One last mention of Server Farm: the very best track is “Singularities”, which kaliedoscopes through several sections, including a soul-jazz episode that sounds like the best CTI album ever made, with Evans, Irabagon, and the guitars wailing over a super-hip chord pattern laid down by Mitchell on Rhodes. As this part flattens out into a new bass pattern, a polyrhythmic section rises to climax with the whole band coming together — leading to a reprise of the first theme. It is an achievement.
Yet the new album, as different as it is, may be just as good. After all the frenzy of “Singularities”, a track from Someone to Someone like “Tiny Miracles (A Funeral for a Friend)” comes as a revelation. It also sounds BIG, despite featuring only four acoustic instruments, and it also builds intensity across a gradual transition from melody to stupendous collective improvisation and back again. Irabagon and Johnson play primarily within the harmonies of the “song”, but their improvisation is highly vocal and full of feeling. It sounds just as “free” as the most “out” jazz hopes to be.

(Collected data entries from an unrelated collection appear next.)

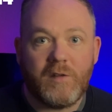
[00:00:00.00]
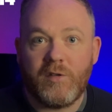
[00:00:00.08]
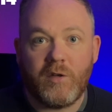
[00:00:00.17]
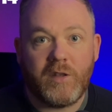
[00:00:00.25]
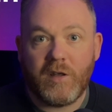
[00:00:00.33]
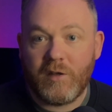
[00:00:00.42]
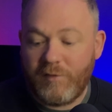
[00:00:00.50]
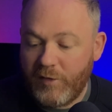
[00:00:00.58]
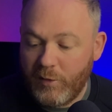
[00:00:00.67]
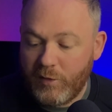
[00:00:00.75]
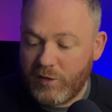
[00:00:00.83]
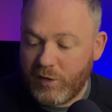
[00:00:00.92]
you've only got a
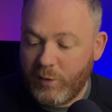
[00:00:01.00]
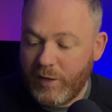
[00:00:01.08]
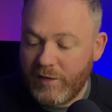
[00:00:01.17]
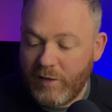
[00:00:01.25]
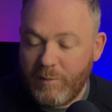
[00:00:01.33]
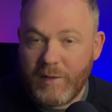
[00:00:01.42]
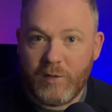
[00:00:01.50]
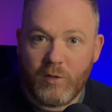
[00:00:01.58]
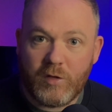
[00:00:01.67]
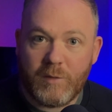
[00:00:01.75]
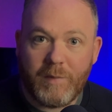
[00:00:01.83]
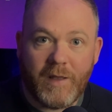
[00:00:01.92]
few hundred quid, don't be
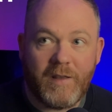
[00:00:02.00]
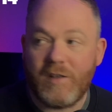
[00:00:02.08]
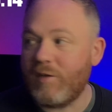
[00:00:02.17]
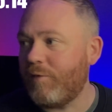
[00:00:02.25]
daunted by this.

The title track is another example of Irabagon’s range of sound. The dramatic head arrangement features the horns slowly and luciously interweaving over Sommers’ bowed bass. When the band chucks the tempo for a short open jam, you might wonder: Is this mainstream jazz or something avant-garde? It is neither/both, and so wonderfully played that the distinction evaporates. The parade groove “Buggin’ the Bug” sets up with just bass and drums in a funk as irresistible as a chocolate chip cookie, then Irabagon’s fun and swinging melody rides on top to give it a walking groove. The decision to have the horns trade eight-bar phrases is perfect fun, feeding into overlapping blues playing that absolutely kills.
It is a particular blessing that artists like Jon Irabagon are unafraid to defy convention, playing music that is both challenging and satisfying, rich in feeling but daring to have an edge. Someone to Someone from his acoustic PlainsPeak quartet is every bit the adventure that the earlier Server Farm was, making Irabagon two for two in a very creative 2025.